I straighten my shoulders.
“Romero,” Steve booms. People stop and stare at him for a moment. “Where’s my little girl?”
“X-ray, sir.”
His nostrils flare and he folds his arms—his silent, unhappy stance prompting me to add, “She’s fine. Just a fractured wrist and maybe some bruising.”
Jenna, Mitch, and Eli peel off down the hall, following the directions that lead to the x-ray room. Steve remains content to eyeball me. “Explain to me exactly what happened.”

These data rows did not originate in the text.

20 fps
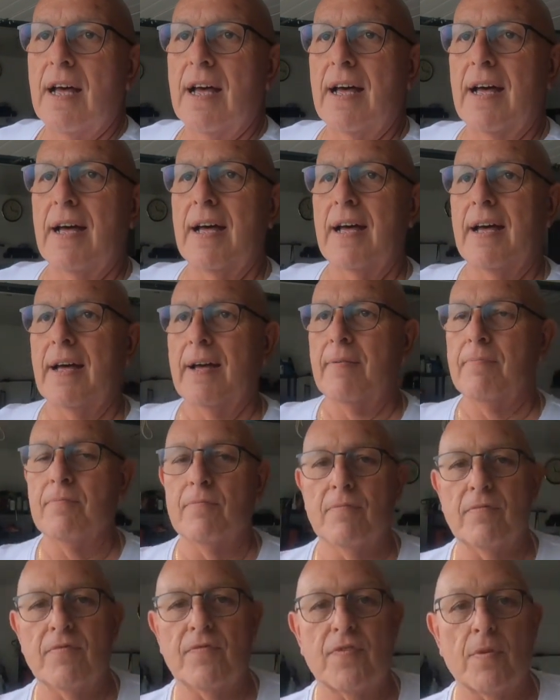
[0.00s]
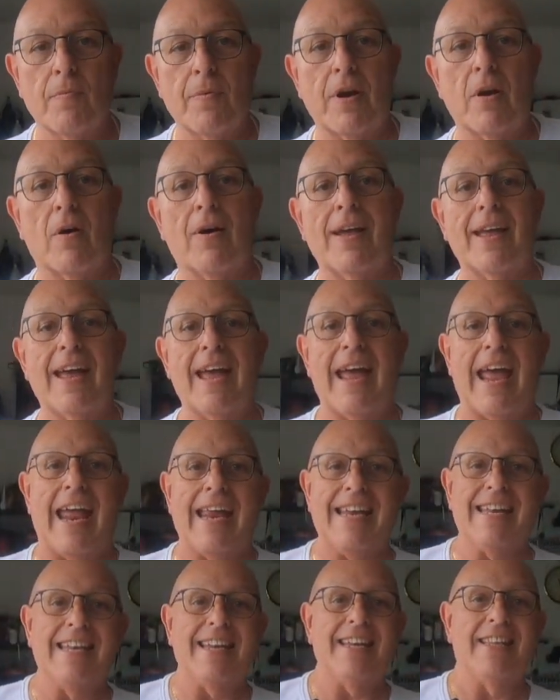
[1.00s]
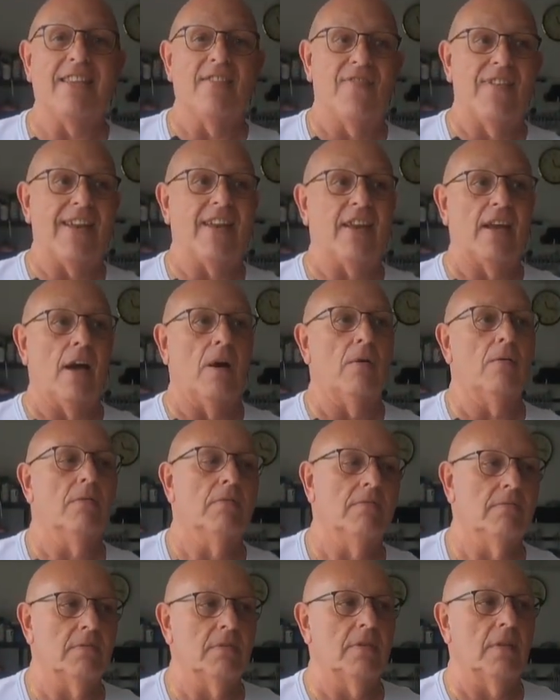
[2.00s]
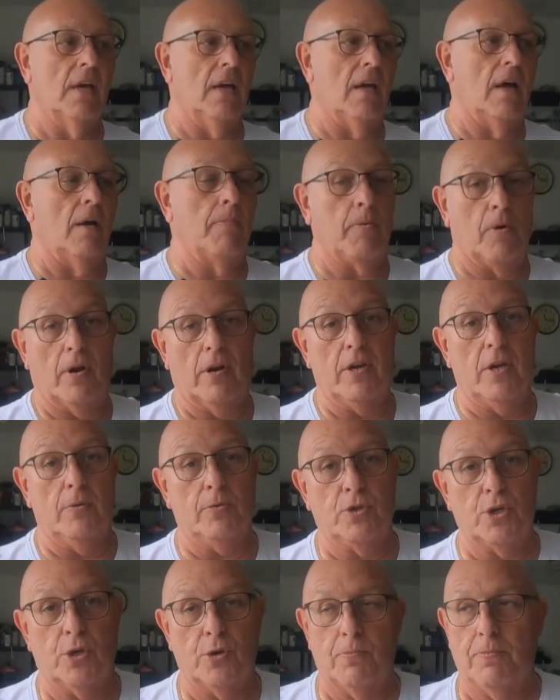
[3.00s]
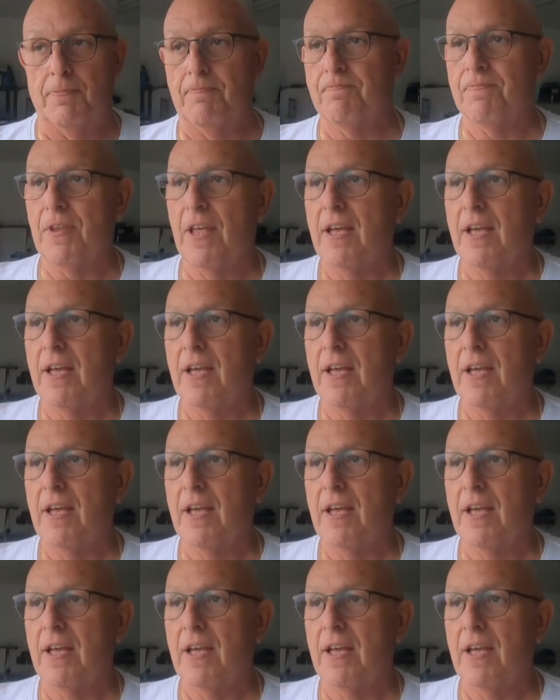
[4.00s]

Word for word: Um, from when I ended the video that I put on YouTube.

“Mac tangled with a skateboard, sir.”
“And?”
“And the skateboard won.”
Steve draws in a deep breath. I watch his wide chest expand beneath his folded arms and wait for the explosion. “Whose idea was it to go skateboarding?”
“Mine.” I lift my chin, bracing for his anger. Only it doesn’t come. He chuckles softly instead. It leaves me baffled. “Sir?”
Steve grasps my shoulder, giving it a squeeze, a sharp one that has me wincing. Fucking ouch. “You’ll learn.”
“I’ll learn?”
He nudges my shoulder, pushing me into walking alongside him. “Trouble finds my daughter wherever she goes. Mackenzie is rash and irresponsible. I won’t have you encouraging her into any kind of risky activity. She does better at more simple activities, like reading or erm …” He clears his throat. “Well, reading is good.”